Since 2010, there have been at least 20 prospective studies examining the effects of baseline religiosity on alcohol use/misuse/dependence in samples ranging in size from 118 to 7458, many conducted in adolescents and young adults. Of those, 16 (80%) reported a positive effect of baseline religious involvement on alcohol outcomes (data available from the author on request). In 12 prospective studies examining drug use/misuse/dependence, all 12 (100%) found a positive effect of religiosity on drug use outcomes over time.

Personality disorder

Early studies published before 2010, most of them cross-sectional, reported that religious involvement was inconsistently related to DSM Cluster A paranoid and schizotypal personality disorders; inversely related to Cluster B borderline, histrionic and narcissistic personality disorders in about half of studies; consistently related to less Cluster B antisocial personality disorder; and unrelated or often positively related to Cluster C obsessive–compulsive personality disorder and scrupulosity (Koenig Reference Kleiman and Liu2012). Concerning ‘normal’ personality traits, religiosity was inversely related to psychoticism (risk-taking, lack of responsibility) in most studies; unrelated or inversely related to neuroticism; unrelated or positively related to extraversion; unrelated or positively related to openness; and consistently and positively related to conscientiousness and agreeableness.

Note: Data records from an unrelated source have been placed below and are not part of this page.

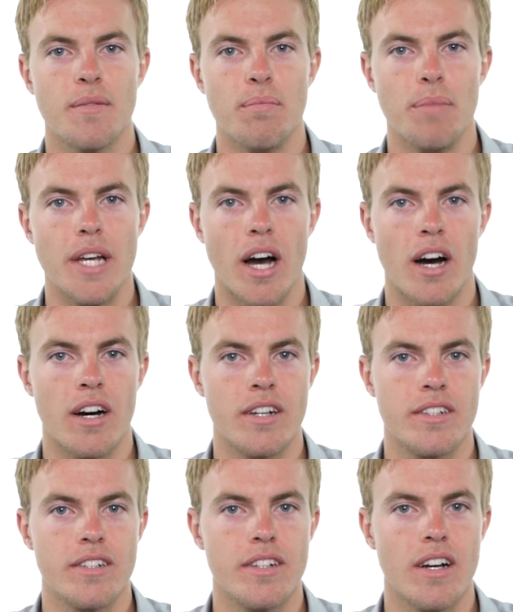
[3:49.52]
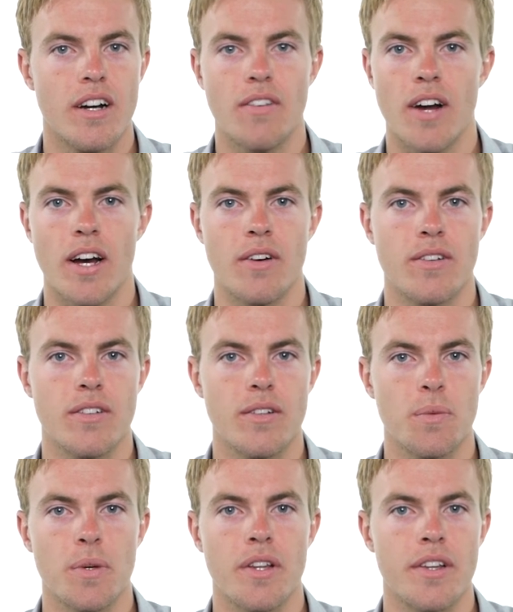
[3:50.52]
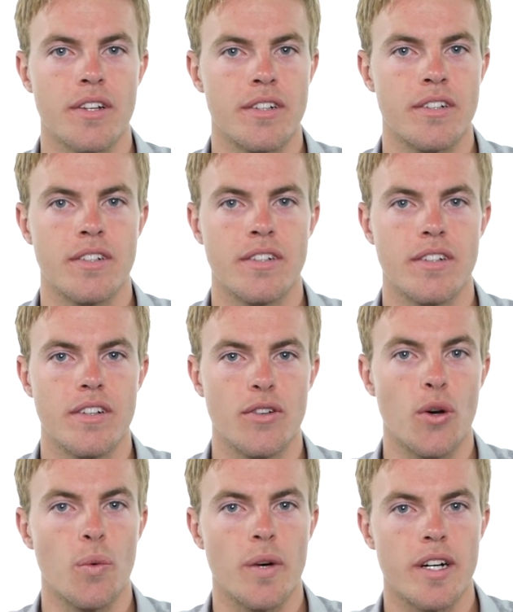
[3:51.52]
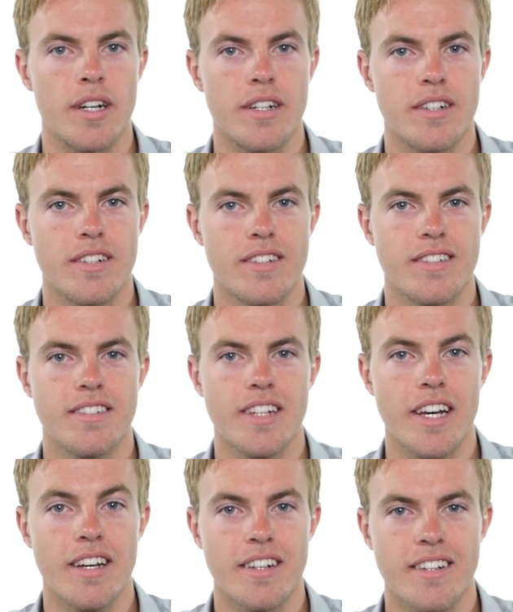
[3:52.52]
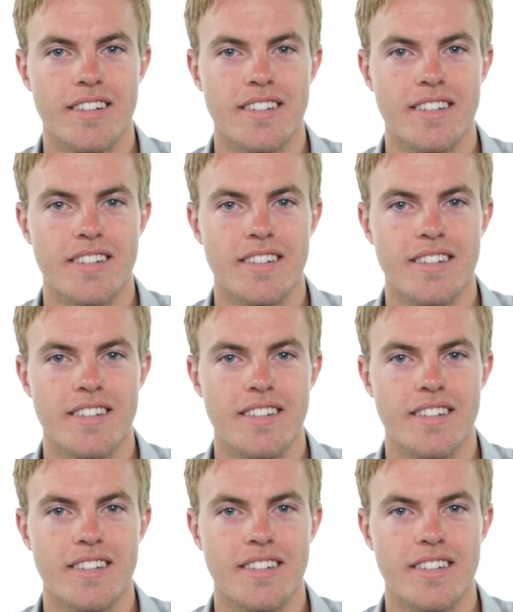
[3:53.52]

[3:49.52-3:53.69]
beyond, around, within, nowhere, it.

Since 2010 there have been a few prospective studies on the relationship between religion/spirituality and personality disorder. Good et al (Reference Currier, Holland and Drescher2017) analysed data from a 1-year prospective study of 1132 first-year Canadian college students, examining the effects of religion/spirituality on non-suicidal self-injury (including ‘cutting’ behaviours, a common practice in borderline personality disorder). Religious questioning/doubting and organisational and non-organisational religious activities were assessed at baseline and 12-month follow-up. After controlling for multiple risk factors, analysis revealed that baseline religious questioning/doubting positively predicted self-injury scores at follow-up, and baseline self-injury scores positively predicted religious questioning/doubting at follow-up. However, no effect was seen for organisational or non-organisational religious activities on self-injury. Several recent cross-sectional studies, however, have reported a positive relationship between religiosity and magical thinking (an aspect of Cluster A personality disorders).

A prospective study in 375 young Protestant Christians in Hong Kong found that becoming a non-believer (apostate) during a 3-year follow-up was unrelated to baseline neuroticism, extroversion, conscientiousness or agreeableness (Hui Reference Harris, Usset and Voecks2018). However, at least one experimental study in college students has found that religiosity predicts greater self-control and reduced impulsiveness (Rounding Reference Rasic, Robinson and Bolton2012). Recent cross-sectional studies have also found religiosity to be consistently related to less hostility, aggressiveness and anger (data available from the author on request).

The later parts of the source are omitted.